6) Current figure 1 should be the last as summary of results. The most important figures are immunostaining images. The readers want to see the immunostaining images rather than the tables of p-values. Also, some tables and figures showed the same things. One of them are enough. I strongly encourage the authors to reconstruct the manuscript.
7) The immunostaining images did not correspond to the average of the scoring data. For example, in figure 6, strong immunostaining was observed in the epithelium of FECD sample, which intensity was similar to the PBK sample. However, the figure 3 showed the immunostaining score in the epithelium of FECD samples was much lower than the PBK’s one. Usually, the representative images should be corresponding to the graph. Like this, I found many inconsistences between the images and graphs.
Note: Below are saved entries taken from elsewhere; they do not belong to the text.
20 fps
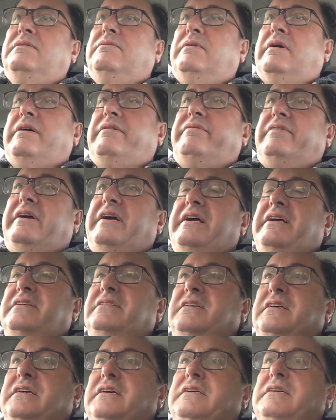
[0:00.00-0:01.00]
whatever it
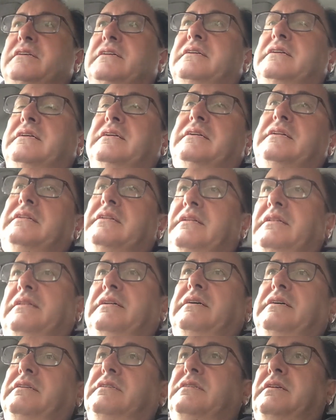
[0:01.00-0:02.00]
is.
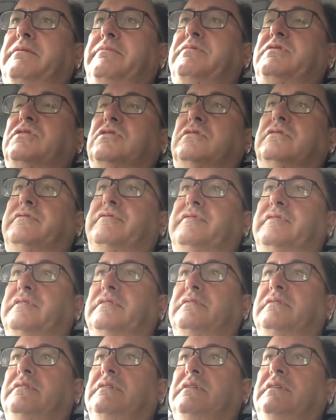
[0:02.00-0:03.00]
That's some sort
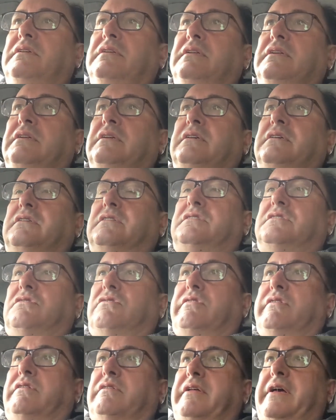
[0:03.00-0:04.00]
of
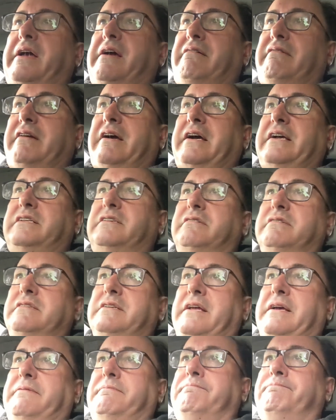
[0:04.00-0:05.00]
soil aerator,
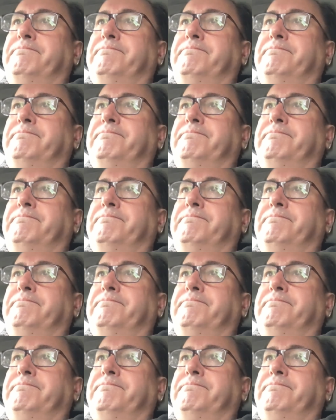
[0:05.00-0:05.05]
isn't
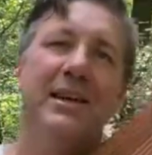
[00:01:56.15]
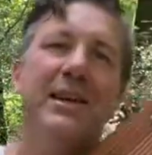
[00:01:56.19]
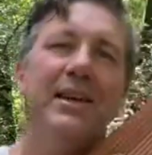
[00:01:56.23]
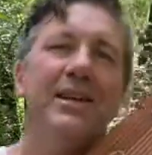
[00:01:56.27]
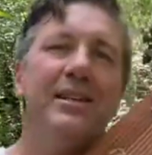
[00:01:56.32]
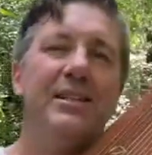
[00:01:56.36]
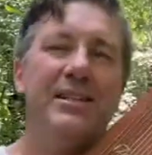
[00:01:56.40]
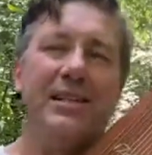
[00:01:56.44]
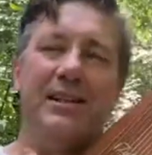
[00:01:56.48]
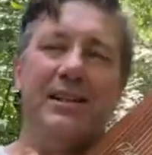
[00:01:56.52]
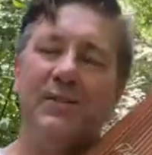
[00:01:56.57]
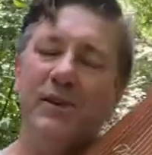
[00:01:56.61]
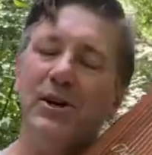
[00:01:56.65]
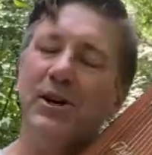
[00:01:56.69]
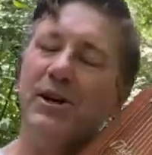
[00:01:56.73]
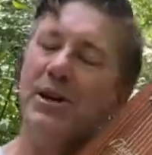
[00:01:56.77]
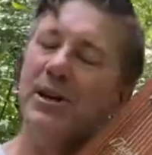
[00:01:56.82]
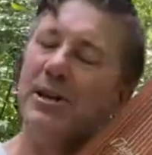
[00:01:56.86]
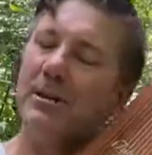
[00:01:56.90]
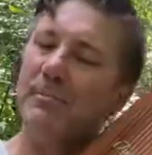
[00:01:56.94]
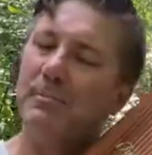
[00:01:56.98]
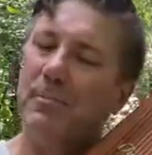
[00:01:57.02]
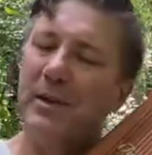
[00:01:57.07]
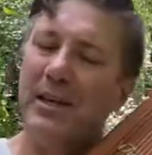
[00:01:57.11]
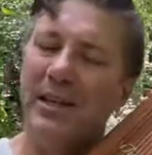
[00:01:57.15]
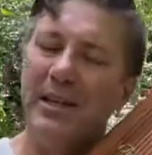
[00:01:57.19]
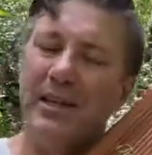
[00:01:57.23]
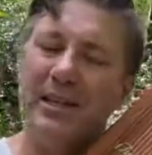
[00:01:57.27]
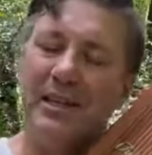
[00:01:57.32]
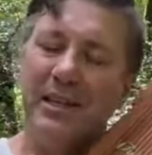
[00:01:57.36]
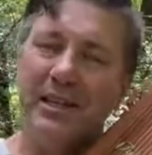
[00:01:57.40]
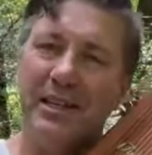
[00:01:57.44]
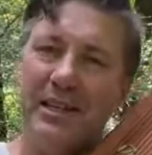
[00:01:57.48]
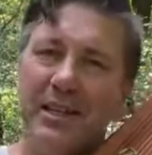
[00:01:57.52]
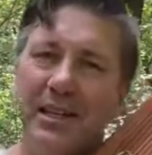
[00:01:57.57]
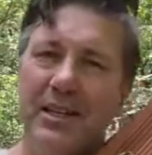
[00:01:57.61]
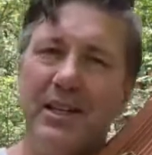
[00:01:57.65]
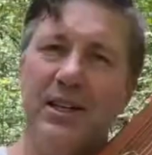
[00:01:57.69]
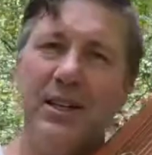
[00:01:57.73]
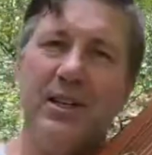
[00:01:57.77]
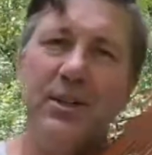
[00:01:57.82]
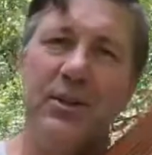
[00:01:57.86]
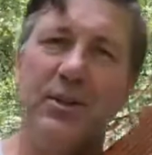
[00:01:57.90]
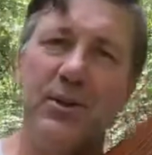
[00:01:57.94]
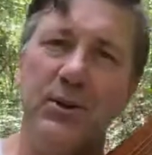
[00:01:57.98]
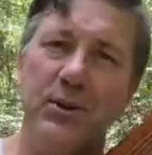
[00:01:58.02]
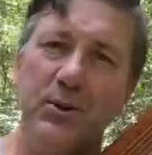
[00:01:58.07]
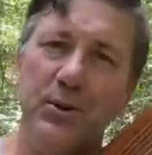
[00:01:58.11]
savoured a beater in
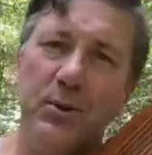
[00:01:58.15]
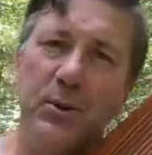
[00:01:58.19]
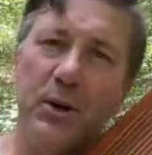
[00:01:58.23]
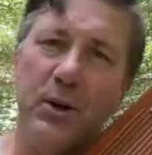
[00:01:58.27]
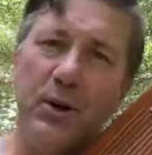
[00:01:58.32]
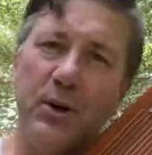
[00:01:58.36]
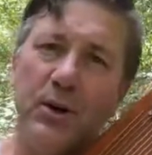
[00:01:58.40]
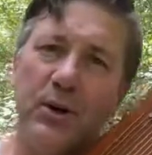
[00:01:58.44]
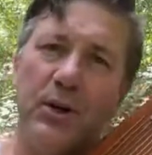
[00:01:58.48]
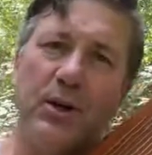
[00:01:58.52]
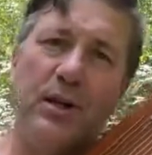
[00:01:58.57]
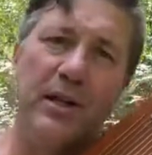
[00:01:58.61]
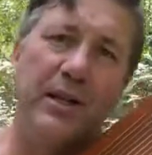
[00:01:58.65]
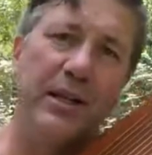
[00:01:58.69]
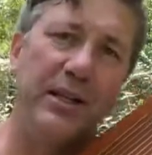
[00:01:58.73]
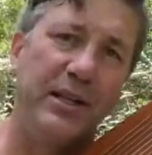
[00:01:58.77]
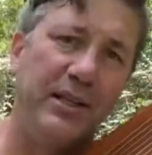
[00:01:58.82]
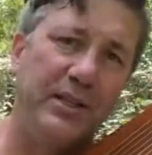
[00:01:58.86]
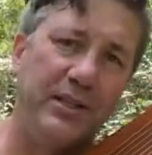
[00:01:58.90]
New Orleans.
8) The comparison among the different layers like table 5 is really not interesting. If the authors want to keep them, it is fine. But I think more immunostaining images and more examples would be more helpful and useful for the researchers.
9) Also, do you need the figure8 and 9? I don’t think so. However, if you want to keep them, please add “Proposed” or “hypothesized” in the front of the figure titles, e.g. “Proposed wound healing mechanisms in PBK”.
10) Usually, I do not deny the discussion. But this discussion is just too long and not interesting, since the hypothesis is on the hypothesis again. Many ideas are beyond the current results.
11) The title is like a review paper. Please reconsider the title.